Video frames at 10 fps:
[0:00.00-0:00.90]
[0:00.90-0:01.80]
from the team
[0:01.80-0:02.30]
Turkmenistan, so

──────

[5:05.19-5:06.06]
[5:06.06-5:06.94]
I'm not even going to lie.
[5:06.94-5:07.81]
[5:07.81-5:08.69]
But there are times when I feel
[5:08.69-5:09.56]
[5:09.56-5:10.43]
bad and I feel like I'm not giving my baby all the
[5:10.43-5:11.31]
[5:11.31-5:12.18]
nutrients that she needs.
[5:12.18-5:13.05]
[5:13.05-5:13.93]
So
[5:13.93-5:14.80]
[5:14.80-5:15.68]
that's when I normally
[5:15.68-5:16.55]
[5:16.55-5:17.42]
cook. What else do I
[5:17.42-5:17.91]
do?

──────

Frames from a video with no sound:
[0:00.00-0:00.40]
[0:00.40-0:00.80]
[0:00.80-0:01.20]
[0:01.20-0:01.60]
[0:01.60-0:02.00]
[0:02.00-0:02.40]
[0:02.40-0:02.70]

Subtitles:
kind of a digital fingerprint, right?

──────

* **EXERCISE**: In the listing above, find the line with "[5:07.81-5:08.69]" and the line with "[5:15.68-5:16.55]". Output those two lines and every line between them, exactly as written.

* **EXERCISE ANSWER**:
[5:07.81-5:08.69]
But there are times when I feel
[5:08.69-5:09.56]
[5:09.56-5:10.43]
bad and I feel like I'm not giving my baby all the
[5:10.43-5:11.31]
[5:11.31-5:12.18]
nutrients that she needs.
[5:12.18-5:13.05]
[5:13.05-5:13.93]
So
[5:13.93-5:14.80]
[5:14.80-5:15.68]
that's when I normally
[5:15.68-5:16.55]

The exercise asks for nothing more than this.